**Work to be completed**
When you write out the records, keep every word exact and drop the pictures.

**Given records**
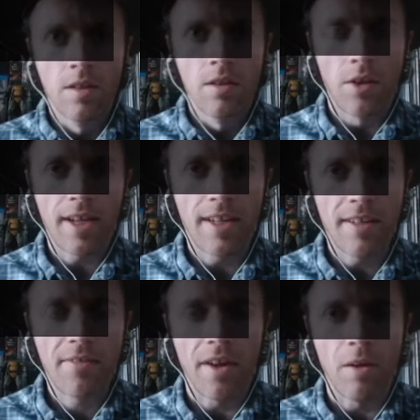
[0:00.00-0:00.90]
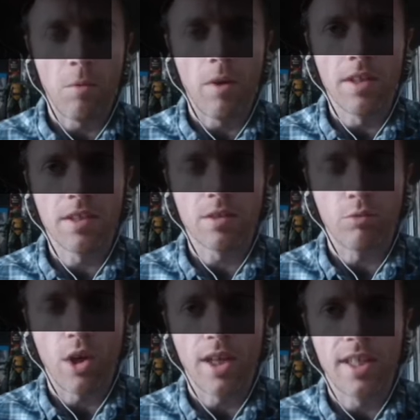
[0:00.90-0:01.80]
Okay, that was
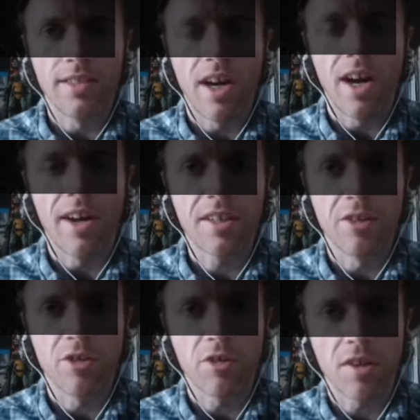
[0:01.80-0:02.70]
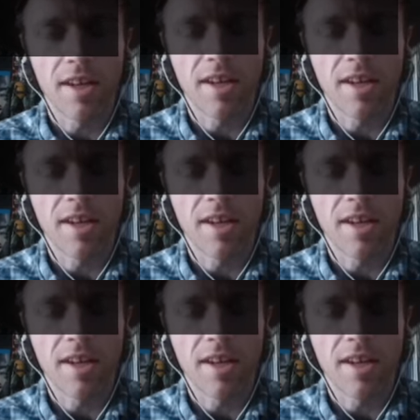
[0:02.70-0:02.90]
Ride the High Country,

**Your solution**
[0:00.00-0:00.90]
[0:00.90-0:01.80]
Okay, that was
[0:01.80-0:02.70]
[0:02.70-0:02.90]
Ride the High Country,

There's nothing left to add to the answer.